In a recent Judgment of the Allahabad High Court – Piyush Kumar v. State of U.P., it was held as under:
“A company is an artificial person and can only contract through agents. The normal mode of signing is to use the words ‘on behalf of the Company’ and if the Director, as an agent of the company signs the contract for the company, no personal liability is attached to him. The Directors thus under Section 46 of the Companies Act, 1956 can sign the contracts for the Company, which binds the Company, unless the Articles of Association of the Company or any resolution of the Board of Directors restricts or takes away such authority. The Directors are not personally liable, unless it appears that they take personal liability. The Directors may be made personally liable in damages, where they act beyond their powers; act by making negligent misrepresentation; acts in violation of the provisions of the Companies Act such as Section 77 or plays fraud representing the company.

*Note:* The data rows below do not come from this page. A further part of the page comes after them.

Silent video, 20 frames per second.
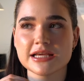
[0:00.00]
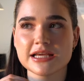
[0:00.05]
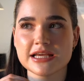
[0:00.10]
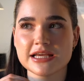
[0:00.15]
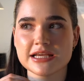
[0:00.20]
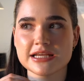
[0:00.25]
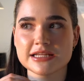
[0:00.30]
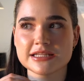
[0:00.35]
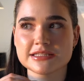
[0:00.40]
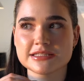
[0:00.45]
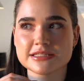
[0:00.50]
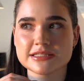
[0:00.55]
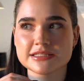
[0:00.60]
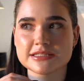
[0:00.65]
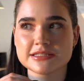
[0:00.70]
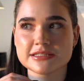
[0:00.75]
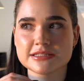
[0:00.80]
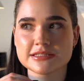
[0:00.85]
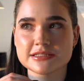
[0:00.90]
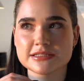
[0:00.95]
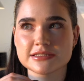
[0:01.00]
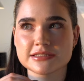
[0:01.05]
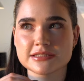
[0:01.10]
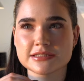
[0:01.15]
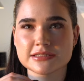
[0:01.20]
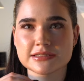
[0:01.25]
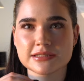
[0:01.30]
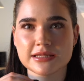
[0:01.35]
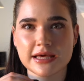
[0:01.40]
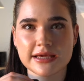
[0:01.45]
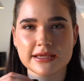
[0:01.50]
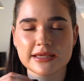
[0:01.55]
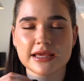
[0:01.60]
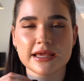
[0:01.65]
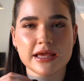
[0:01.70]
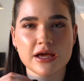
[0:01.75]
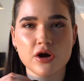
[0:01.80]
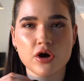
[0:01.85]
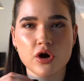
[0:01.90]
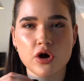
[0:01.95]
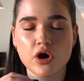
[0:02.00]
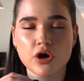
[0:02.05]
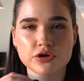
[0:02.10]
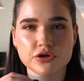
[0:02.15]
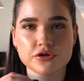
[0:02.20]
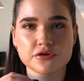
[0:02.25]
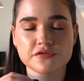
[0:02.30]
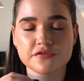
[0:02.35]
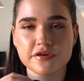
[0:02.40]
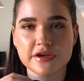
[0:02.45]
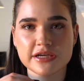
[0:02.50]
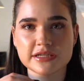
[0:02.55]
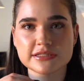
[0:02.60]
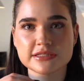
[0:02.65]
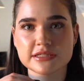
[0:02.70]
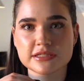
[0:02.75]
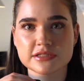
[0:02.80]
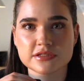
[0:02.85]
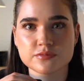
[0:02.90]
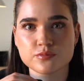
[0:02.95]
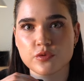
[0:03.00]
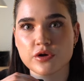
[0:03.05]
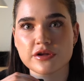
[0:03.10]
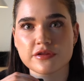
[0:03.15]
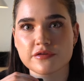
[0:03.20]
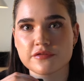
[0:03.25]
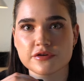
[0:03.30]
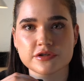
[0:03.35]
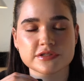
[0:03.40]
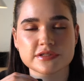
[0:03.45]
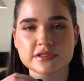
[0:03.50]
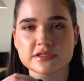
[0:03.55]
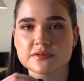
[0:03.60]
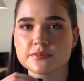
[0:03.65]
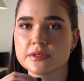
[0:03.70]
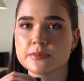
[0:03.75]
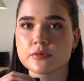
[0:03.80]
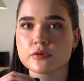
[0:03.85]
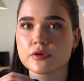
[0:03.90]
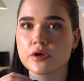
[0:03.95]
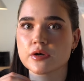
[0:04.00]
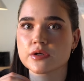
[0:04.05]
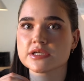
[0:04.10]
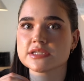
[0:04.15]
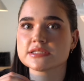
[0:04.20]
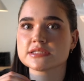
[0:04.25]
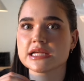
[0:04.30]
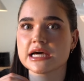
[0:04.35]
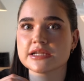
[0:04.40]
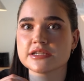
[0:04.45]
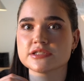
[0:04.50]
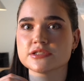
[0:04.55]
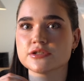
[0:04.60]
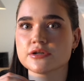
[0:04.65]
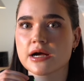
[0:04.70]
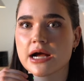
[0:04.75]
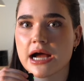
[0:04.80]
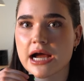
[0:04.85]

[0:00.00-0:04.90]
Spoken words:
it's like on your face and it's one of the first things people notice. That is your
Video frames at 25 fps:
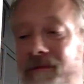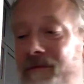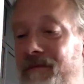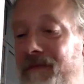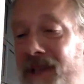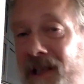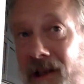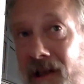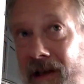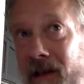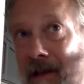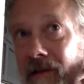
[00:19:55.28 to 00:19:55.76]

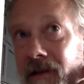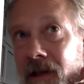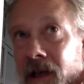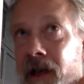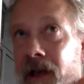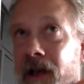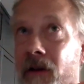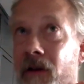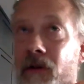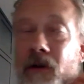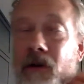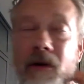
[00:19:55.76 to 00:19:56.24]
millions, I
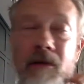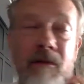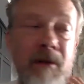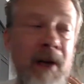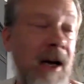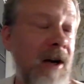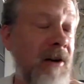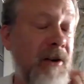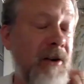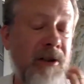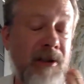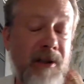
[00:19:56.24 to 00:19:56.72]
don't know,
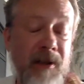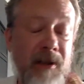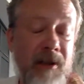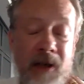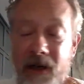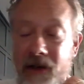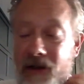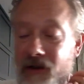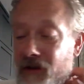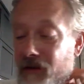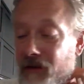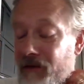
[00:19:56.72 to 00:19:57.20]
hundreds and
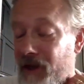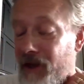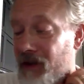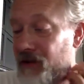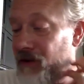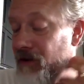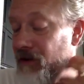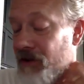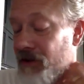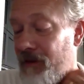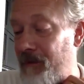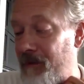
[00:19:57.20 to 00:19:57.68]
hundreds of
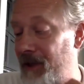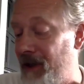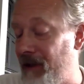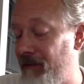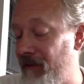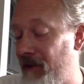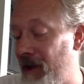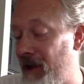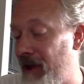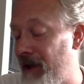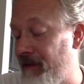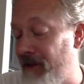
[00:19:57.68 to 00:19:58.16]
thousands of
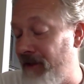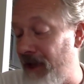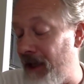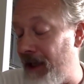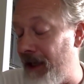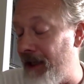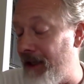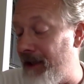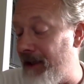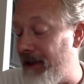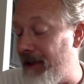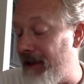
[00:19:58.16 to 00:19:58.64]
people have
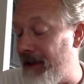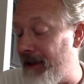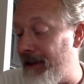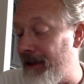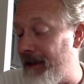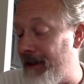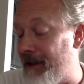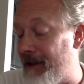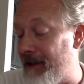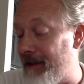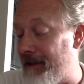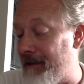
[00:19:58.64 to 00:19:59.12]
died,
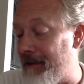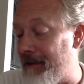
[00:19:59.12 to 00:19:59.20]
and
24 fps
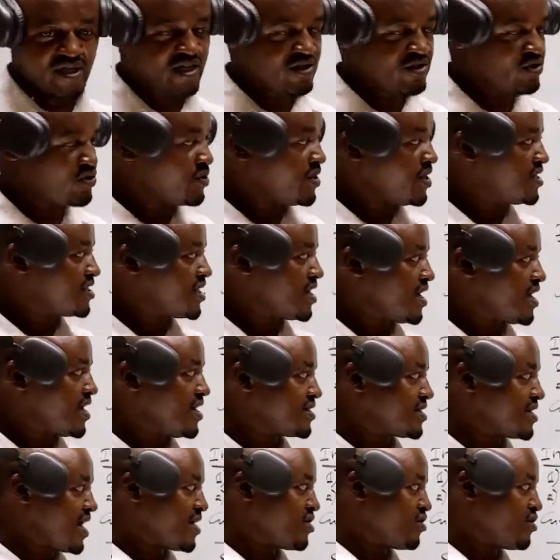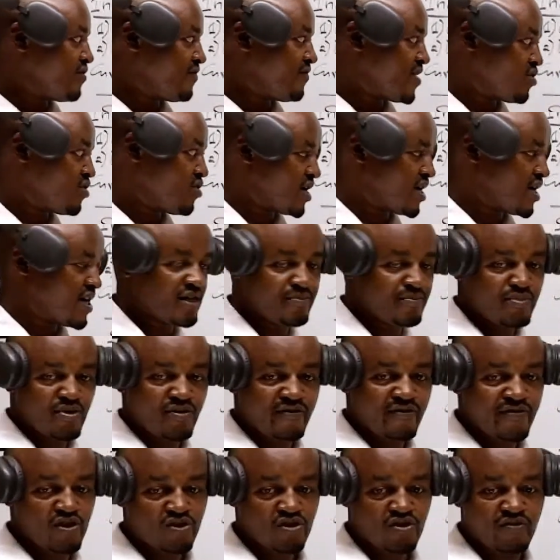So this is an over or under
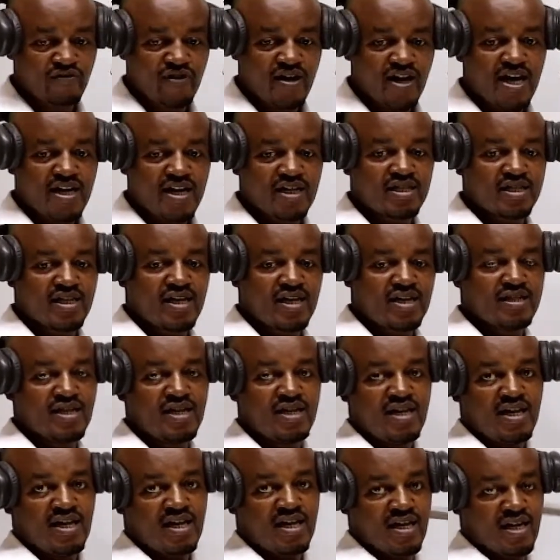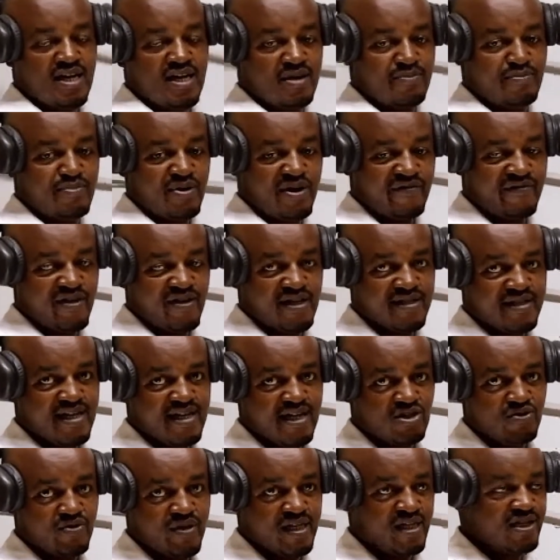provision of current tax in the previous year
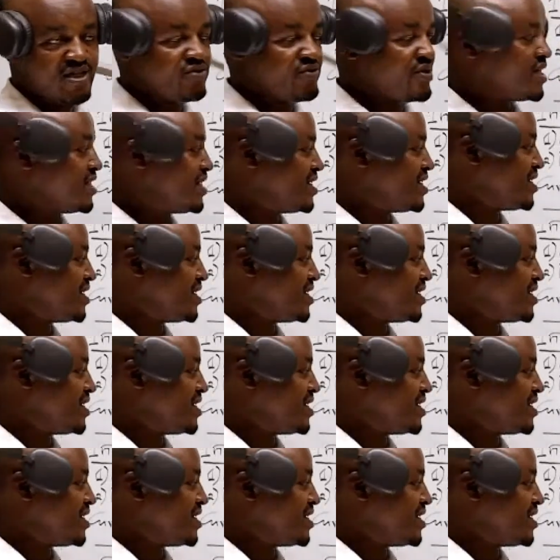2020.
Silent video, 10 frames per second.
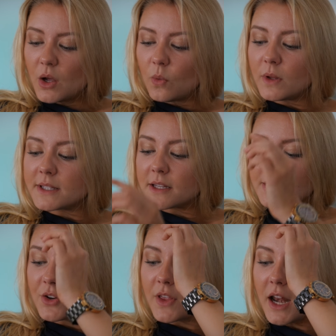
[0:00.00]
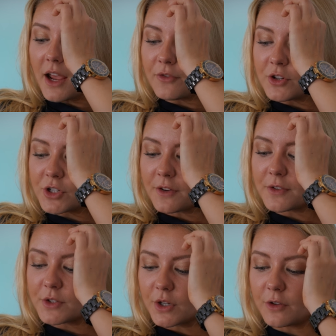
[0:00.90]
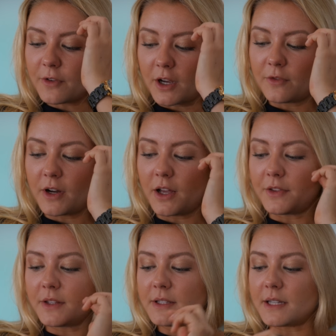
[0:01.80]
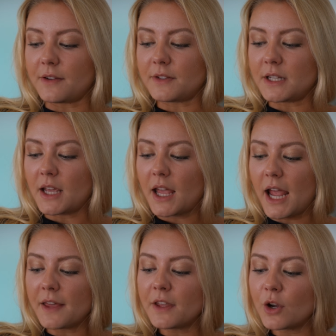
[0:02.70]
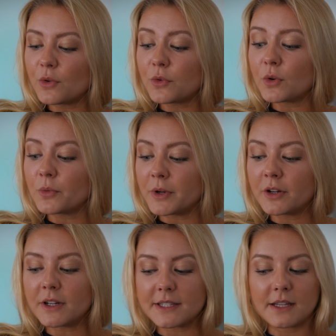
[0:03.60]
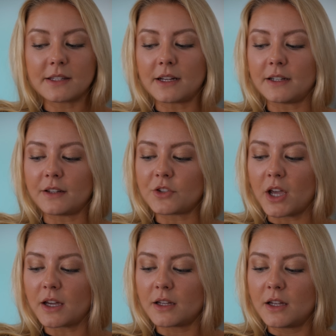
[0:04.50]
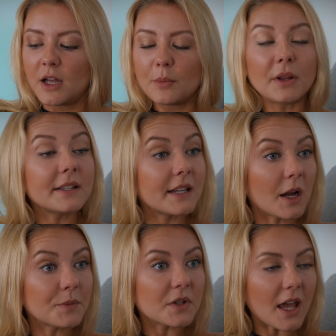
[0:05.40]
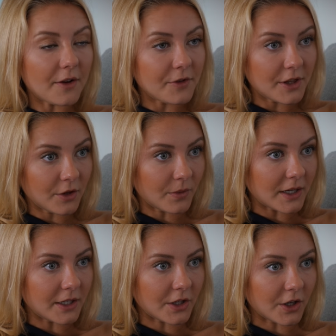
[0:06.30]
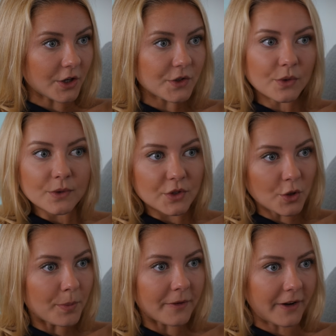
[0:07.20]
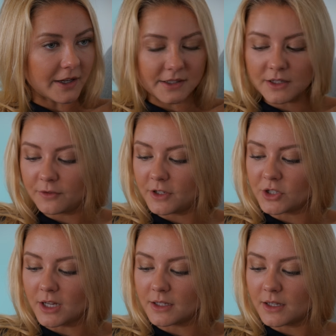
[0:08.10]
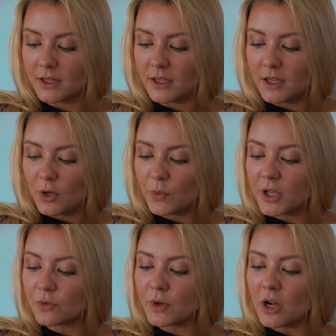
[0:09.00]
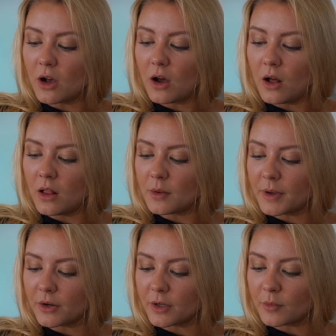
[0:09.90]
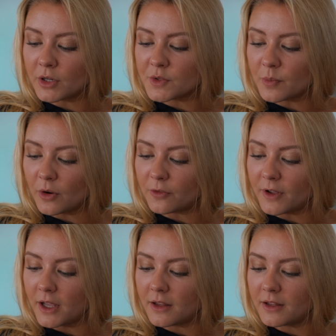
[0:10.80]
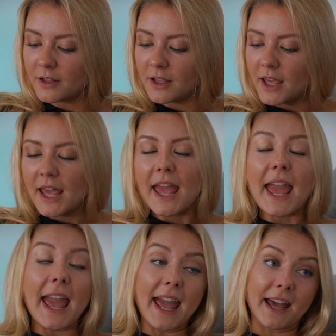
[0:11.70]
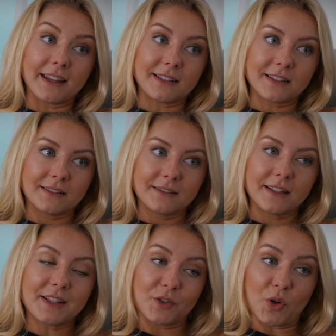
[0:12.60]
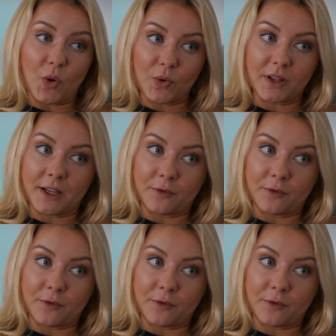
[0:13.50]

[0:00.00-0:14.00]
Well, it says here that every chef is certified for health and safety, and they go through a rigorous identity check. Plus, he comes with everything ready to cook, so it's super fast and efficient. We can read all about him on his profile. And it's totally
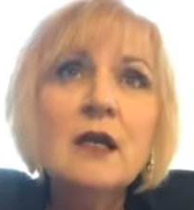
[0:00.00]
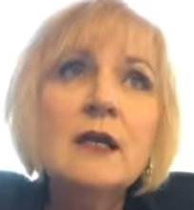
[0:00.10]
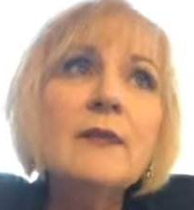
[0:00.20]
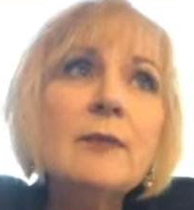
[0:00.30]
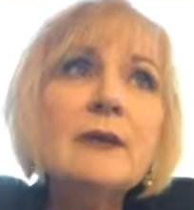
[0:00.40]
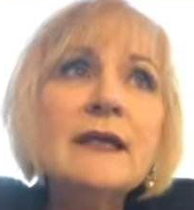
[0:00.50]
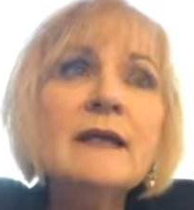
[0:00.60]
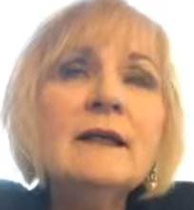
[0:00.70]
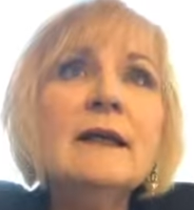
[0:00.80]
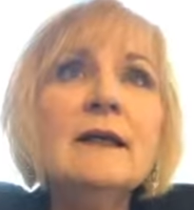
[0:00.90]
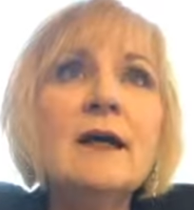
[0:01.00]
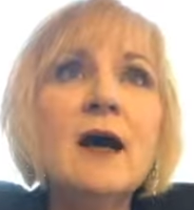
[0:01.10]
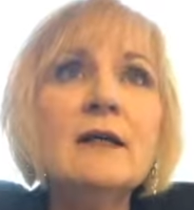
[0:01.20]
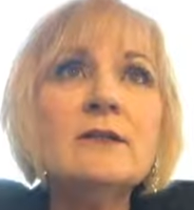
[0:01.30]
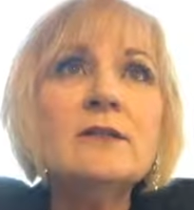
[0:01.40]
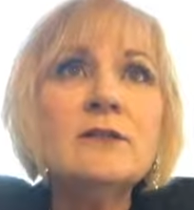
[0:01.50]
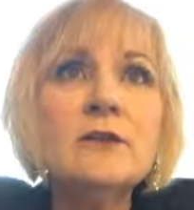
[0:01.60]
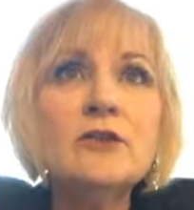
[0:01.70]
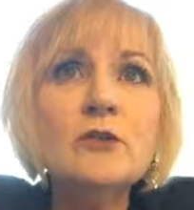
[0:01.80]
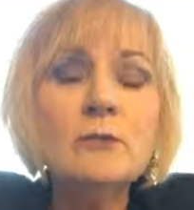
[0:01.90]
In the beginning, I
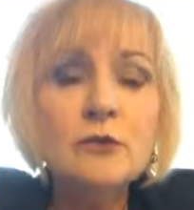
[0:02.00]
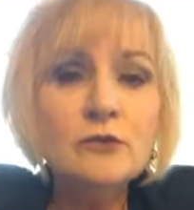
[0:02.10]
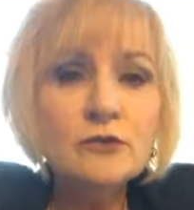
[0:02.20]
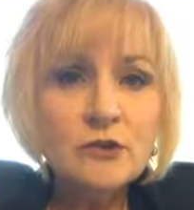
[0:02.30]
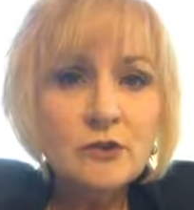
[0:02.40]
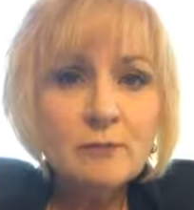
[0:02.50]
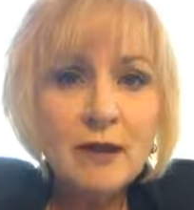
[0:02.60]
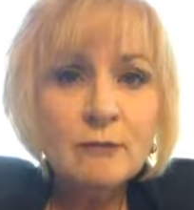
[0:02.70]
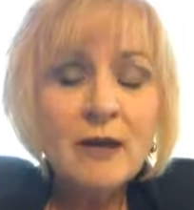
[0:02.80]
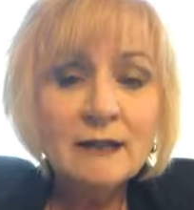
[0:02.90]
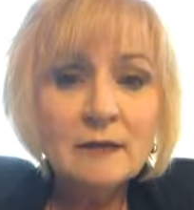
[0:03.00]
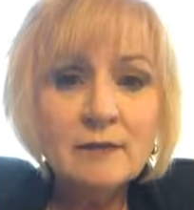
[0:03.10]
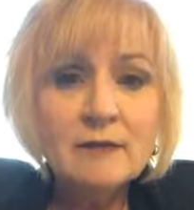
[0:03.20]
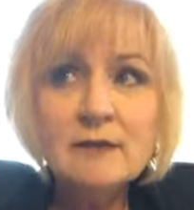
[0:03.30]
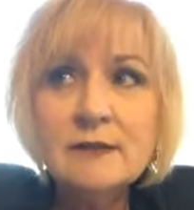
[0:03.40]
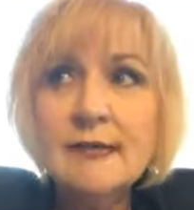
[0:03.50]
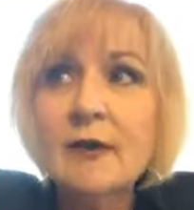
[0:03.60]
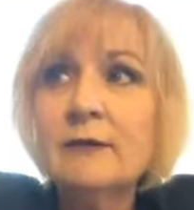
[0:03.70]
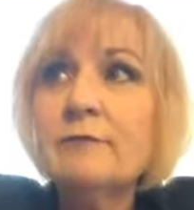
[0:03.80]
started to muse just by writing things down.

Clause 4.3 (f) (iv) of The U.P. Electricity Supply Code, 2005 provides that outstanding dues will be first charge on the assets of the company and the licensee shall ensure that this is entered in the agreement with the new applicant. Sub-clause (v) provides that recovery proceedings against the defaulting consumer, and where the consumer is a company, from the directors of the Company, shall be ensured.
It is only after the assets of the Company are unable to meet the demand of the department then recovery proceedings may be initiated against the Directors of the Company. Clause (v) of Para 4.3 (f) of the Supply Code provides that where a financial institution has auctioned the property without consideration to licensee’s charge on assets, claims may be lodged with the concerned financial institution with diligent pursuance. The Directors manage the company for its shareholders. They are in charge of the management and the business of the Company for the benefit of the shareholders. They are not liable for the dues of the company on the ground that they have signed an agreement on behalf of the company, unless there is specific provision, or when they agree under the agreement or execute personal guarantees or bonds for due payment of the amount.”